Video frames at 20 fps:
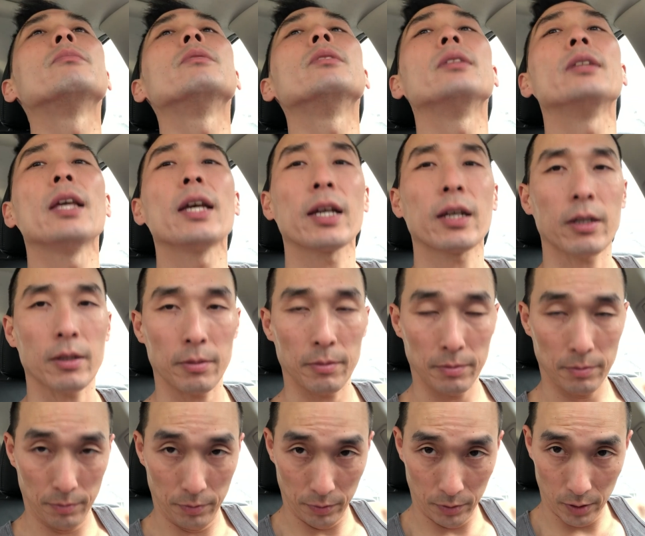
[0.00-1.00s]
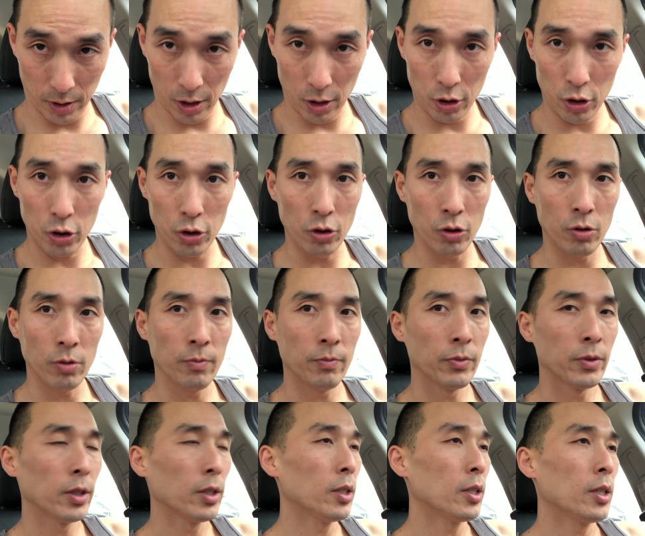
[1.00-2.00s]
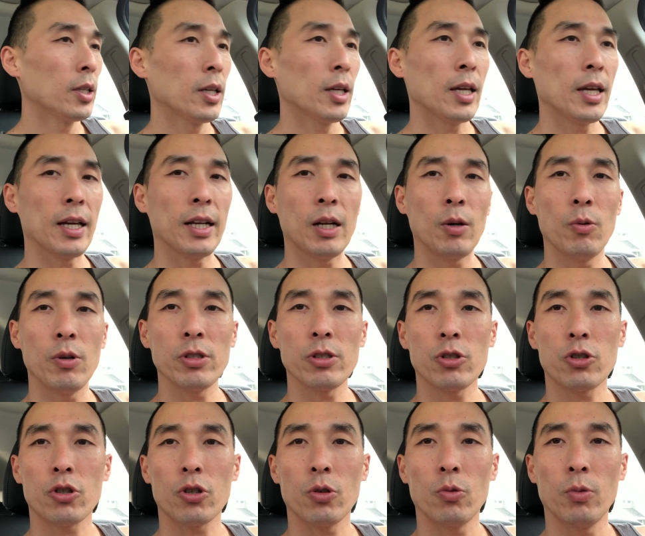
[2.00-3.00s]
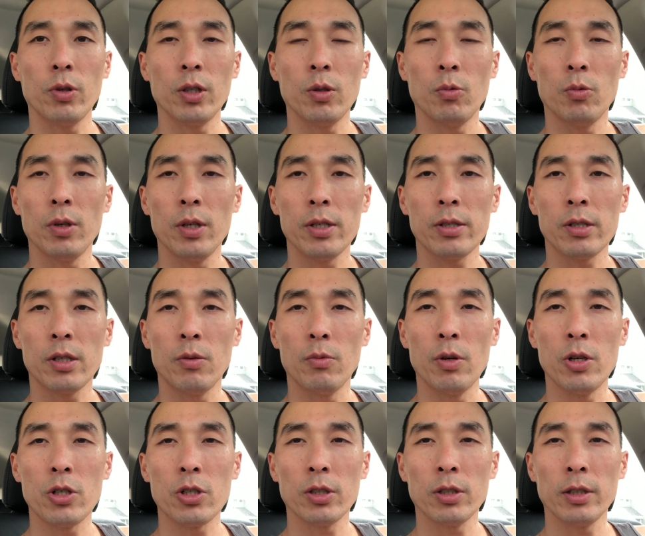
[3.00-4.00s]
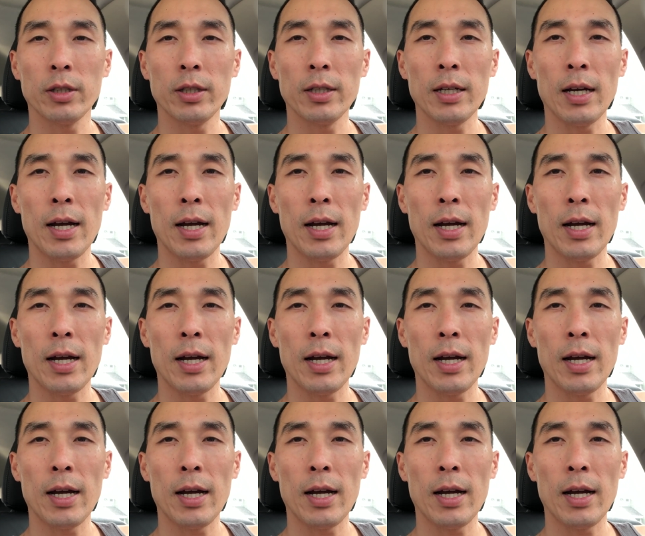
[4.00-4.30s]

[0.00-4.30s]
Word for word: neck issue and I wasn't sure what it was originally.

### WORK REQUIRED
Give the data again exactly as written, with all pictures left out.

### WRITTEN ANSWER
Video frames at 20 fps:
[0.00-1.00s]
[1.00-2.00s]
[2.00-3.00s]
[3.00-4.00s]
[4.00-4.30s]

[0.00-4.30s]
Word for word: neck issue and I wasn't sure what it was originally.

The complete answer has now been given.